** Entries shown follows **
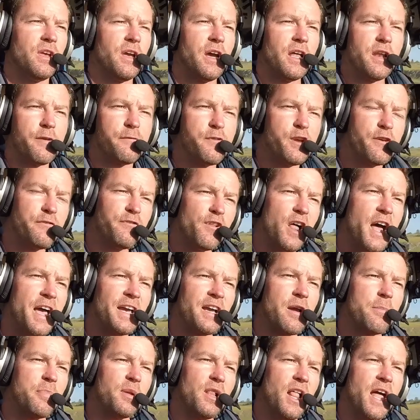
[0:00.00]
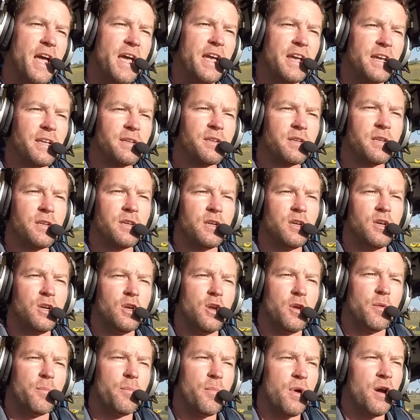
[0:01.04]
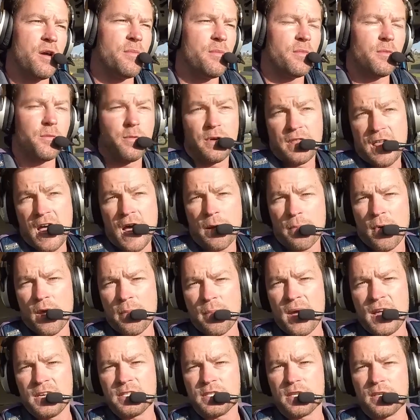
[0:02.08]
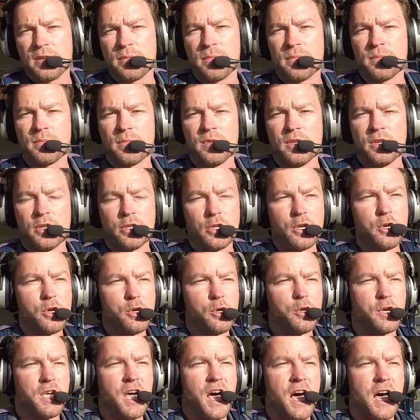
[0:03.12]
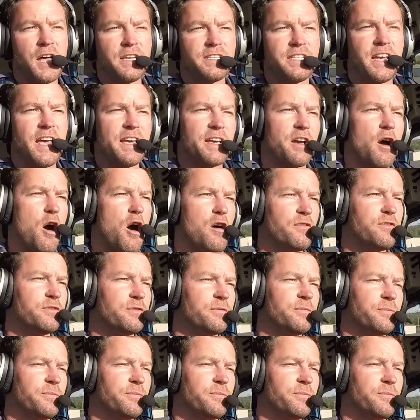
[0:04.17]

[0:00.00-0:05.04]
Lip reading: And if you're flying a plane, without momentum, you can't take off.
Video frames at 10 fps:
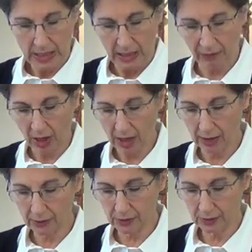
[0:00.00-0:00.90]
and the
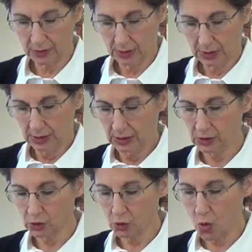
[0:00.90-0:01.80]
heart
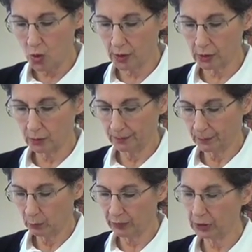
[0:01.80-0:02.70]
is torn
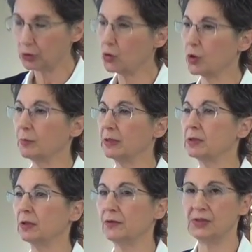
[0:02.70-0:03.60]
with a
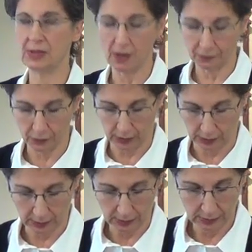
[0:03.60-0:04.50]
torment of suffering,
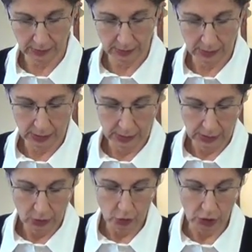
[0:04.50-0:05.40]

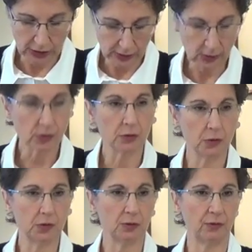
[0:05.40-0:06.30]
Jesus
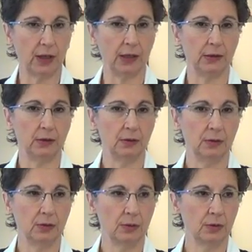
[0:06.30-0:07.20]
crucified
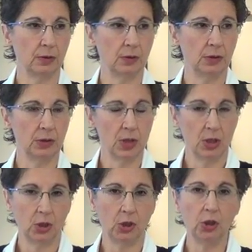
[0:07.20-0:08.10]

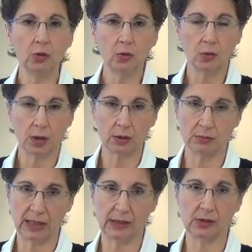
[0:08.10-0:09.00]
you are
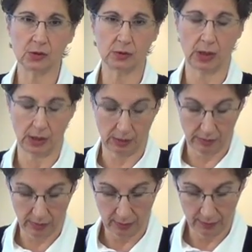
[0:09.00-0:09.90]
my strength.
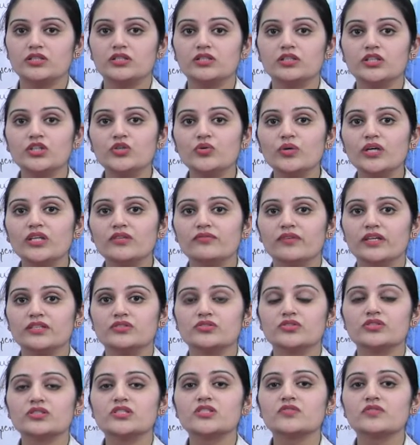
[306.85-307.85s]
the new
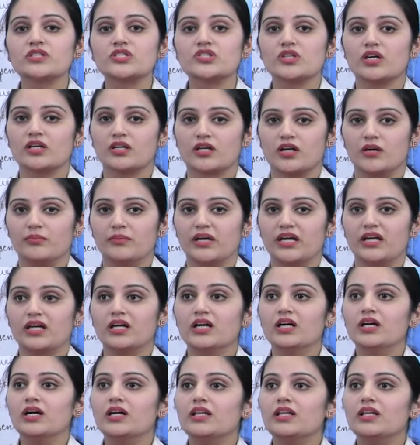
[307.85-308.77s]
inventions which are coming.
** End of Entries shown **
## Required work
Without the pictures, restate all the entries above exactly.

## Answer for this exercise
[0:00.00]
[0:01.04]
[0:02.08]
[0:03.12]
[0:04.17]

[0:00.00-0:05.04]
Lip reading: And if you're flying a plane, without momentum, you can't take off.
Video frames at 10 fps:
[0:00.00-0:00.90]
and the
[0:00.90-0:01.80]
heart
[0:01.80-0:02.70]
is torn
[0:02.70-0:03.60]
with a
[0:03.60-0:04.50]
torment of suffering,
[0:04.50-0:05.40]

[0:05.40-0:06.30]
Jesus
[0:06.30-0:07.20]
crucified
[0:07.20-0:08.10]

[0:08.10-0:09.00]
you are
[0:09.00-0:09.90]
my strength.
[306.85-307.85s]
the new
[307.85-308.77s]
inventions which are coming.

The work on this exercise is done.